Ocean forecasting behaves much the same as weather forecasting: if there is high pressure (signified by higher sea levels), an anticyclonic ocean circulation takes place, which usually translates into good weather conditions, while low pressure (signified by lower sea levels) signifies that a cyclonic ocean current is present.
This type of forecasting has enormous societal and economical consequences. For example, it allows scientists to forecast El Nino events and the flooding of low-lying areas (such as Venice), as well as predict the trajectory of pollutants, which allows oil spills to be contained more quickly by placing barriers in their pathways.
The ability to measure the sea surface height, which varies across the ocean, with such accuracy allowed oceanographers to discover planetary waves, which Paolo Cipollini, of the National Oceanography Centre in the UK, names as the real success story of radar altimetry.

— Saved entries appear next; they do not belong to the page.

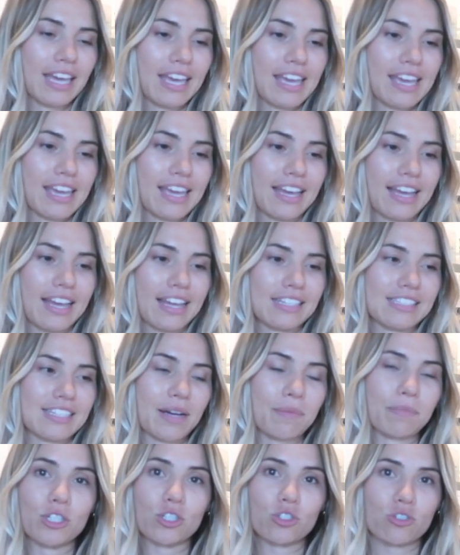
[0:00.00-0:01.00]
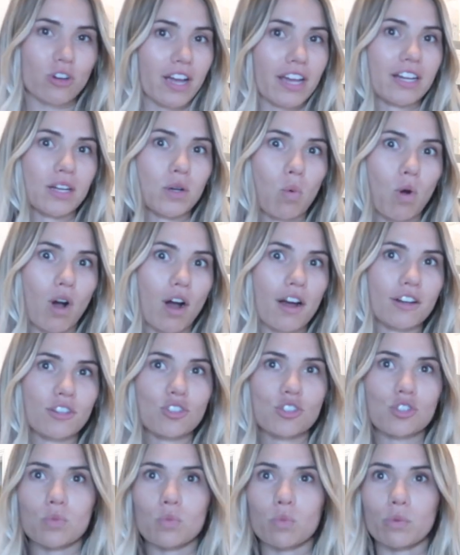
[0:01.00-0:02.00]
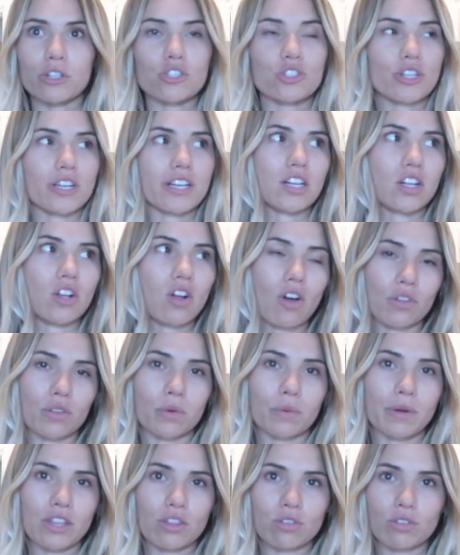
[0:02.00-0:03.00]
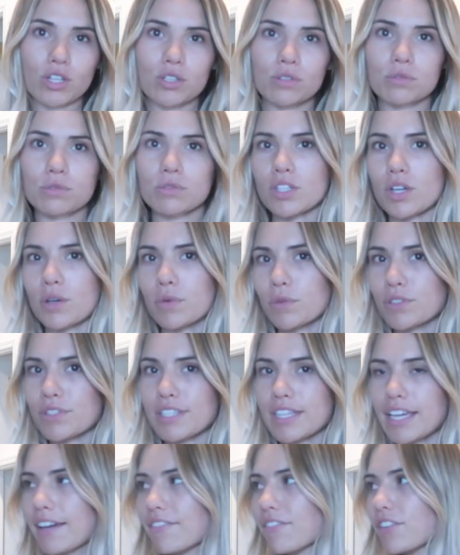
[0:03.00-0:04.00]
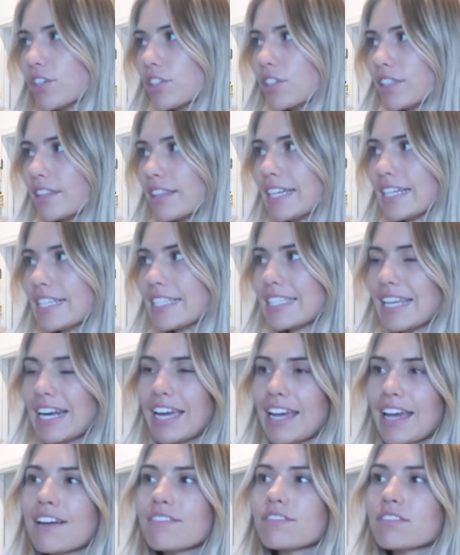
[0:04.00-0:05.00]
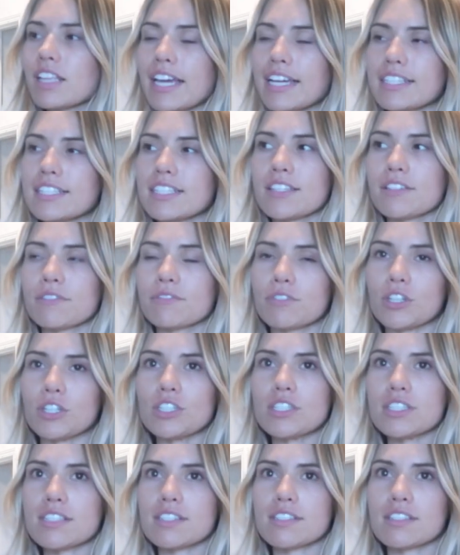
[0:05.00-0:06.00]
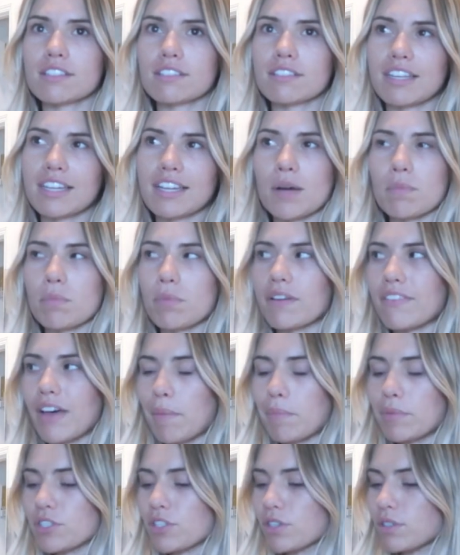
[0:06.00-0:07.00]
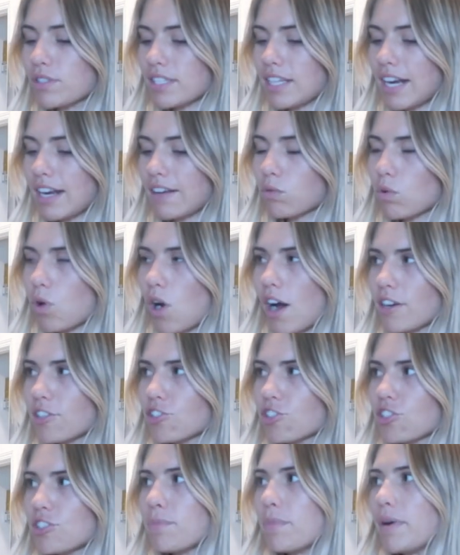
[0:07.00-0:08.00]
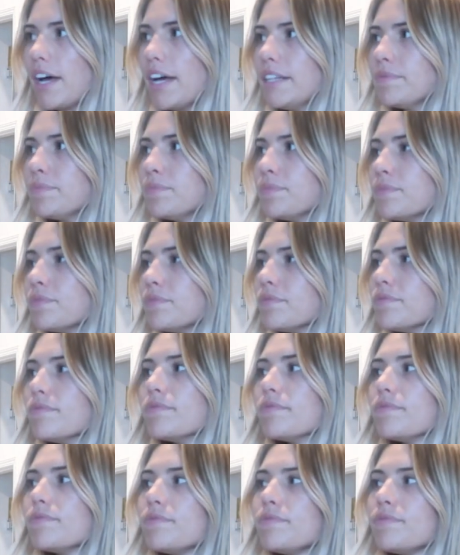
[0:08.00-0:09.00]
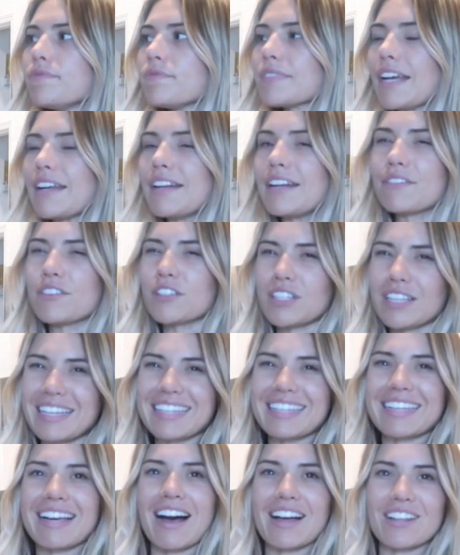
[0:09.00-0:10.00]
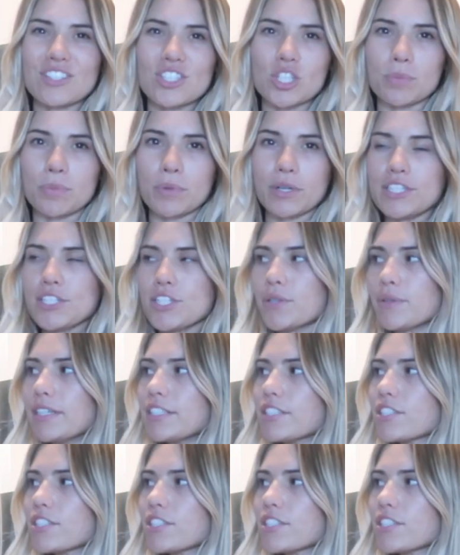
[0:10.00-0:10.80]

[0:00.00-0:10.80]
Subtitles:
And I'm gonna try to watch One Tree Hill all the way through. So we'll see. I've heard good things and I have liked the first like couple of episodes that I've watched, but I never like got super into it.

Planetary waves, also called Rossby waves, were theorised to have existed in the ocean as far back as 1930, but it was impossible to know for sure because they occur internally and are very small on the surface, about 10 centimetres high, making them impossible to detect from onboard an oceanographic research vessel.
According to Cipollini, radar altimetry offered proof of these waves for the first time. As oceanographers started mapping the sea surface height, they began seeing the internal waves, which extend 500 or 1000 kilometres underneath the ocean, moving by following the measurements on the surface.
These waves are thought to be very important because they may be responsible for setting the main circulation patterns in the ocean. Cipollini said: “It has been suggested that planetary waves are one mechanism which brings nutrients from the deep sea up to the surface, which would make them important for the carbon cycle.
“So it could be that these mysterious waves that up until 20 years ago we weren’t even able to see are also important for biologists and for people studying how the ocean is reacting to global warming.”
ESA has had radar altimeters in orbit since July 1991, when ERS-1 was launched, which was followed by ERS-2 in 1995 and Envisat in 2002. The joint French Space Agency (CNES) and NASA mission TOPEX-Poseidon launched an altimeter in 1992, with follow-up mission Jason-1 flown in 2001.